The Need for Network Modernization

The current network infrastructures may not support the bandwidth requirements in the future. A challenge that 5G addresses with its promise of a new, flexible, and more efficient system. The demand for more bandwidth and higher speeds have initiated trends towards software-defined networking and new cloud architecture.

New Network Architecture for 5G

The 5G networking model supports service creation capabilities with features in both the radio access network, known as New Radios, and the 5G core network, known as 5GC or 5G Core. The implementation of this approach allows network architecture to be built from modular elements that assemble into a whole through open and interoperable interfaces.

This new architecture addresses challenges associated with building multi-vendor networks by harmonizing them to a common feature set. It also simplifies network operations, reduces operational costs, and offers better control over capital expenditures, rendering the current mobile supply chain outdated.

Edge Infrastructure for Network Modernization

With the decomposition of 5G and its software-defined networking attribute, a major architectural shift to an edge infrastructure that combines decomposed subscriber management with access functionality is made possible. The Edge Cloud, for instance, facilitates offloading and enables local virtualized services at a metro level.

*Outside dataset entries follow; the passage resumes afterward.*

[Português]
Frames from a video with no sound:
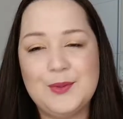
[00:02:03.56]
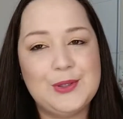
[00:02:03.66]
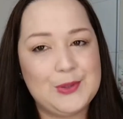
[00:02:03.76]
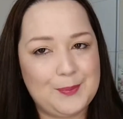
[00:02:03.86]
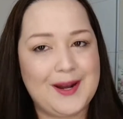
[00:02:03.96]
um
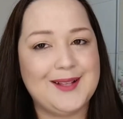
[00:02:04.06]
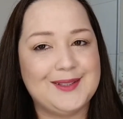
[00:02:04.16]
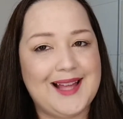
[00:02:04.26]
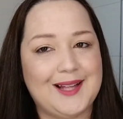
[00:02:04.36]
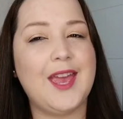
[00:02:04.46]
super
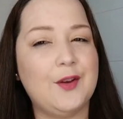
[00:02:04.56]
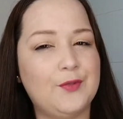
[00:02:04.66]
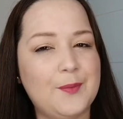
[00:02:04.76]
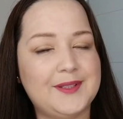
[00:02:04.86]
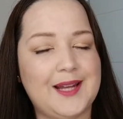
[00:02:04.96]
resultado. Eu
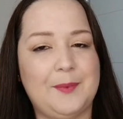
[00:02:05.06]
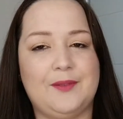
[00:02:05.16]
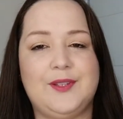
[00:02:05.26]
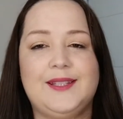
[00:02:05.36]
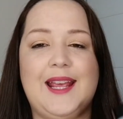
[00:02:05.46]
vou mostrar
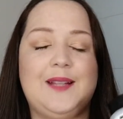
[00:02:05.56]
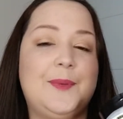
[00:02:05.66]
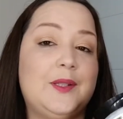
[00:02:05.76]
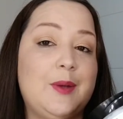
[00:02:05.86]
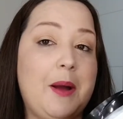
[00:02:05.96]
pra vocês,
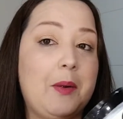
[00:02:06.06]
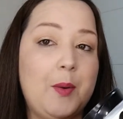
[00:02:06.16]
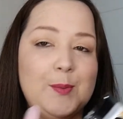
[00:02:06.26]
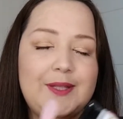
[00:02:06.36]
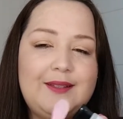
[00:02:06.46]
pessoal, a
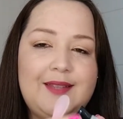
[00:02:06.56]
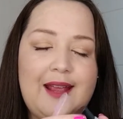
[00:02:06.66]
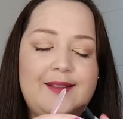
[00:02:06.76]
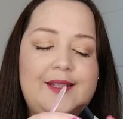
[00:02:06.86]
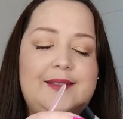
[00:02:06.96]

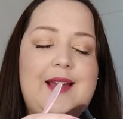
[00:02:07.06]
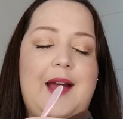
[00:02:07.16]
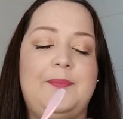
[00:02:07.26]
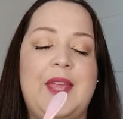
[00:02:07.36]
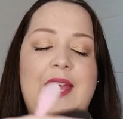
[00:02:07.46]
consistência,
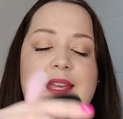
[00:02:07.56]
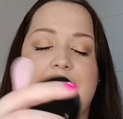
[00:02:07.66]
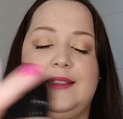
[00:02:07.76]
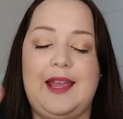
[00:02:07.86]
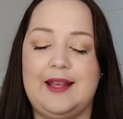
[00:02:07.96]
tá?
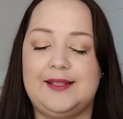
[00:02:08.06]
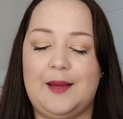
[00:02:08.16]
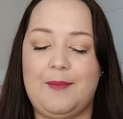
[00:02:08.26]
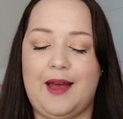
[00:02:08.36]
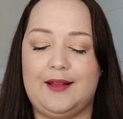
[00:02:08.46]
Que tem
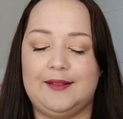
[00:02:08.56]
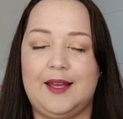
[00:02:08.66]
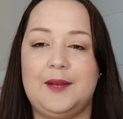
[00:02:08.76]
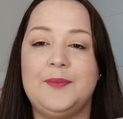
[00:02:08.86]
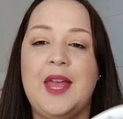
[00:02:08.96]
essa
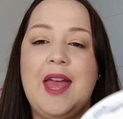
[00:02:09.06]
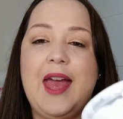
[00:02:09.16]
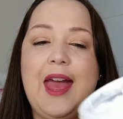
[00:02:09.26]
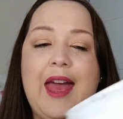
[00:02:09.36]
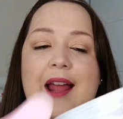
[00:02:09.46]
máscara.
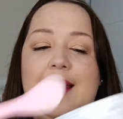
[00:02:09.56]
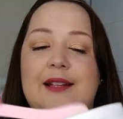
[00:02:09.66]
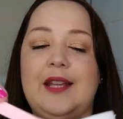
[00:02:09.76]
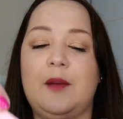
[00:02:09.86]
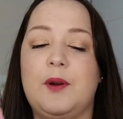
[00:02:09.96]

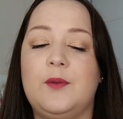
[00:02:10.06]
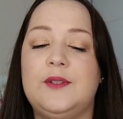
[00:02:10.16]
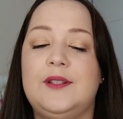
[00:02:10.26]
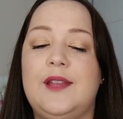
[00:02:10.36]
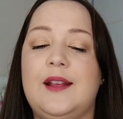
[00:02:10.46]
Ela tem uma
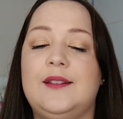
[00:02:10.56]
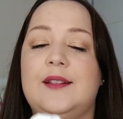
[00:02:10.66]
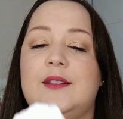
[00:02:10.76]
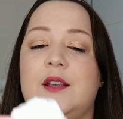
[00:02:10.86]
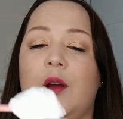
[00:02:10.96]

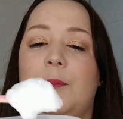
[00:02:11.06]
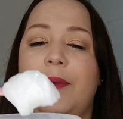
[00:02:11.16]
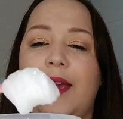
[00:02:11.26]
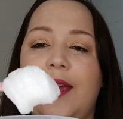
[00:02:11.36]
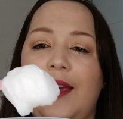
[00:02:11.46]
consistência assim, ó,
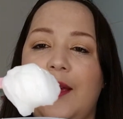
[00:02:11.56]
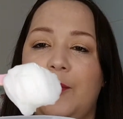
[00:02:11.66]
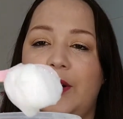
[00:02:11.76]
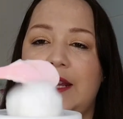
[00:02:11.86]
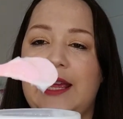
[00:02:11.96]
bem
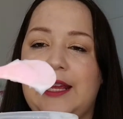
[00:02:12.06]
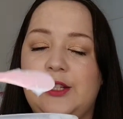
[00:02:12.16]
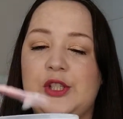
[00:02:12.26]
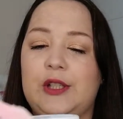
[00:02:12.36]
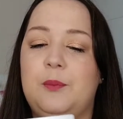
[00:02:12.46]

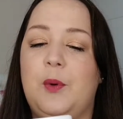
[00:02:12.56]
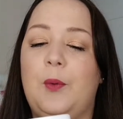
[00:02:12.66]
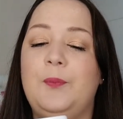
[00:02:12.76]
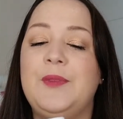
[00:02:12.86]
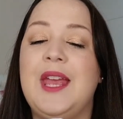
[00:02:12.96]
emoliente, tá
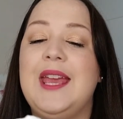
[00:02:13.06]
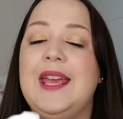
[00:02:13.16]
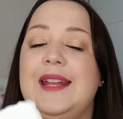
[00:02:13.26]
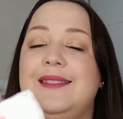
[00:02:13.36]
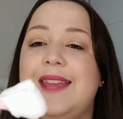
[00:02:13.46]
bom?
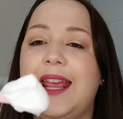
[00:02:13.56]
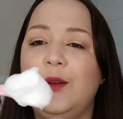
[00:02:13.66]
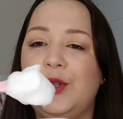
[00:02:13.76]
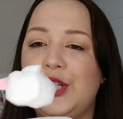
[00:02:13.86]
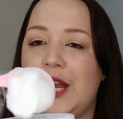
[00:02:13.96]
E
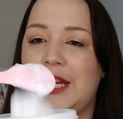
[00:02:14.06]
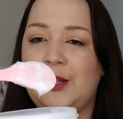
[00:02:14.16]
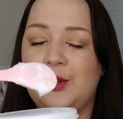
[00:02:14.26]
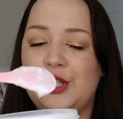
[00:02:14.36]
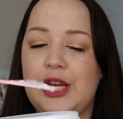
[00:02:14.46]
tem um
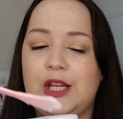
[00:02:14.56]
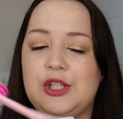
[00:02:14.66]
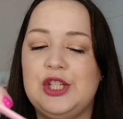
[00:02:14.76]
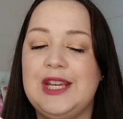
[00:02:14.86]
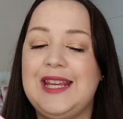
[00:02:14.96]
cheirinho,
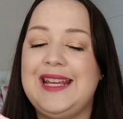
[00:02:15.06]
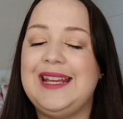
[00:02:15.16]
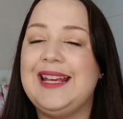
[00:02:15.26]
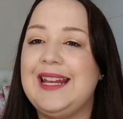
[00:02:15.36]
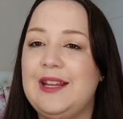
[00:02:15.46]
gente,
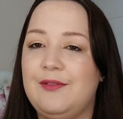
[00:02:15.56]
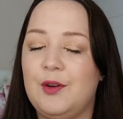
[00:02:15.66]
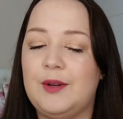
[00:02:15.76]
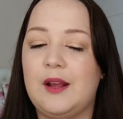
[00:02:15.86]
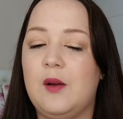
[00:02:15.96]

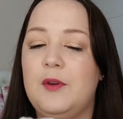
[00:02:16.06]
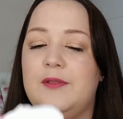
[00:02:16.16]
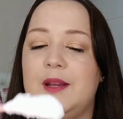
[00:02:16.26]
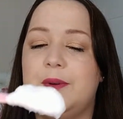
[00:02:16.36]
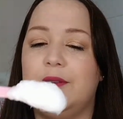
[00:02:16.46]
incrível, né? Como eu
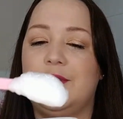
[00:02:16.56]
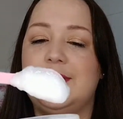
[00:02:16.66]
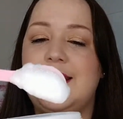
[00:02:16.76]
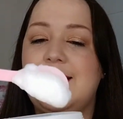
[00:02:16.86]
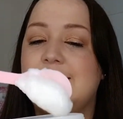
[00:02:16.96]
falei para
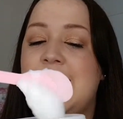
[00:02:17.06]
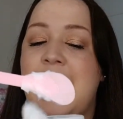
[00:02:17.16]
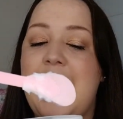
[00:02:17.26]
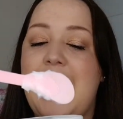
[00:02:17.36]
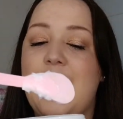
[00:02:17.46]
vocês,
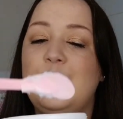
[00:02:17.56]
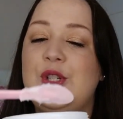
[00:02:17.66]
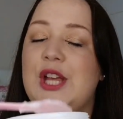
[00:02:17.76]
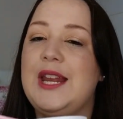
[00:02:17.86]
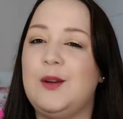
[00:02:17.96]
é um
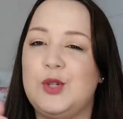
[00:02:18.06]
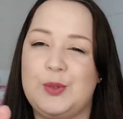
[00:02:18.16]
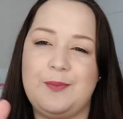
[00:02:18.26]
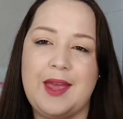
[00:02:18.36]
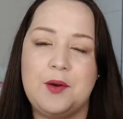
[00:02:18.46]
cheirinho
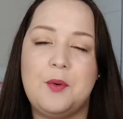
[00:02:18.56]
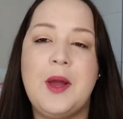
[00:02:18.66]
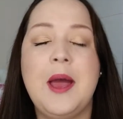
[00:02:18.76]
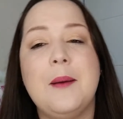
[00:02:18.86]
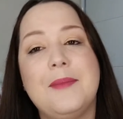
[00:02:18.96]
de mel,
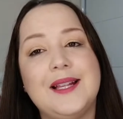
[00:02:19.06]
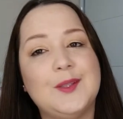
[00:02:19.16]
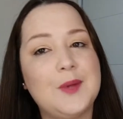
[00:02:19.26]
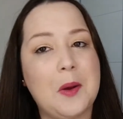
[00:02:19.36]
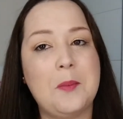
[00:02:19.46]

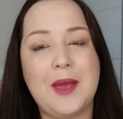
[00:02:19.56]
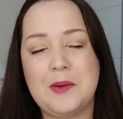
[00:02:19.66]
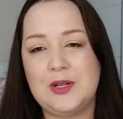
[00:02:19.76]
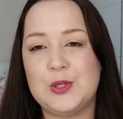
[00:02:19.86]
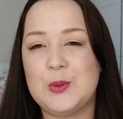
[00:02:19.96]
mas não é um
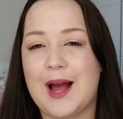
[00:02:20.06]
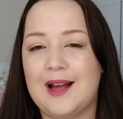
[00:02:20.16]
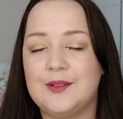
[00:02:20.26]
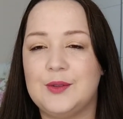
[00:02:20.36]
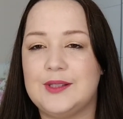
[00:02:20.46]
mel
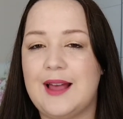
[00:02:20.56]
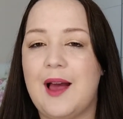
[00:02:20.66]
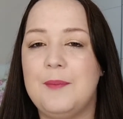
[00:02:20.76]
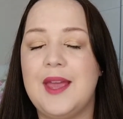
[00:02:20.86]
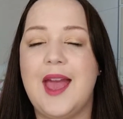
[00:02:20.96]
enjoado,
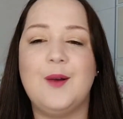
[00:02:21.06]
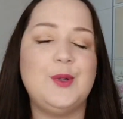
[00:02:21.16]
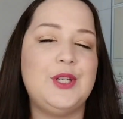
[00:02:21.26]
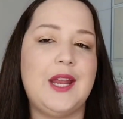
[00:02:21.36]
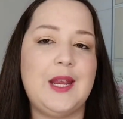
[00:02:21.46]
sabe? É
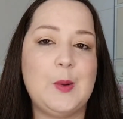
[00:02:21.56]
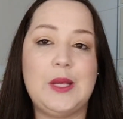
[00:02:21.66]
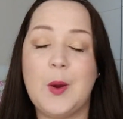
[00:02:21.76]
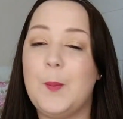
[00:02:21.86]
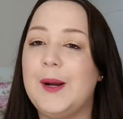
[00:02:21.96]
um cheirinho
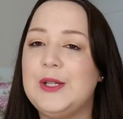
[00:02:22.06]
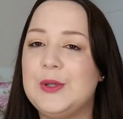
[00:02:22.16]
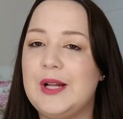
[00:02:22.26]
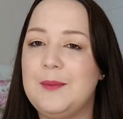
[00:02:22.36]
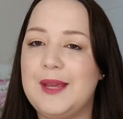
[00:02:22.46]
que eu
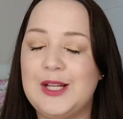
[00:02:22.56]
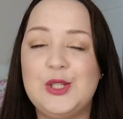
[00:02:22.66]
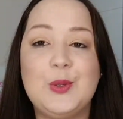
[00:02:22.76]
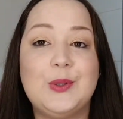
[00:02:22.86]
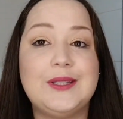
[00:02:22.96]

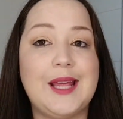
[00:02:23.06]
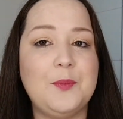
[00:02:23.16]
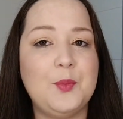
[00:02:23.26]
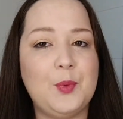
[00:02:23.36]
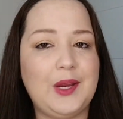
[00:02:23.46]
particularmente
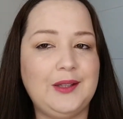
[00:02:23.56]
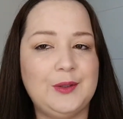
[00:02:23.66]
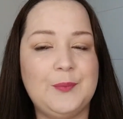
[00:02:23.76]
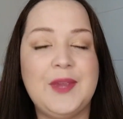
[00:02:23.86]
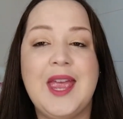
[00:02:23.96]
gostei
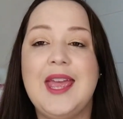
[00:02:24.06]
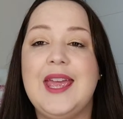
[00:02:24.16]
muito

The Future of Network Modernization with 5G

The full potential of 5G can only be unlocked when the cloud network is fully virtualized from the RAN (Radio Access Network) to the Core. This disruptive architectural shift enables applications such as fixed wireless, low latency services, and rich media. It brings about a great user experience enabled by mobile access edge computing infrastructure.

In conclusion, the success of 5G services is dependent on network modernization and the benefits are immense. If you're interested in the technical advancements happening in CISCO and other companies within the world of 5G, feel free to connect with me on Linkedin.

Acknowledgement

Thank you to the Women in Technology for providing a platform that gathers individuals passionate about technology and the advancement of women in tech.

Lastly, thank you for joining me in this enlightening session on network modernization for 5G and beyond. Explore the potential of the digital future, today.


Video Transcription

Hello, everyone. A very warm welcome to all of you to the Global Women Tech Network Conference. 2022. I'm Richard Dagga. I'm a technical speaker, author, mentor and an engineer by heart. I'm passionate about technologies and chip sets that connect the world.I'm working as a software engineer at CISCO and have a decade of experience in development of packet optical products that are building the internet of the future. I'm really excited to get this wonderful opportunity to interact with all of you here, people who are as passionate about technology and believe in advancing the cause of women in tech as I do. So, please join me for this session to take a journey into network modernization for five G and beyond. In this session, we will cover five G service types, the evolution challenges in the way of five G, insights into radio signal processing stack and edge infrastructure. And most importantly, the need to upgrade networks by designing a new fabric architecture for making five G possible. So five G is the fifth generation of cellular technology and is getting widely deployed around the world today. So let's understand what all is possible with five G coming in.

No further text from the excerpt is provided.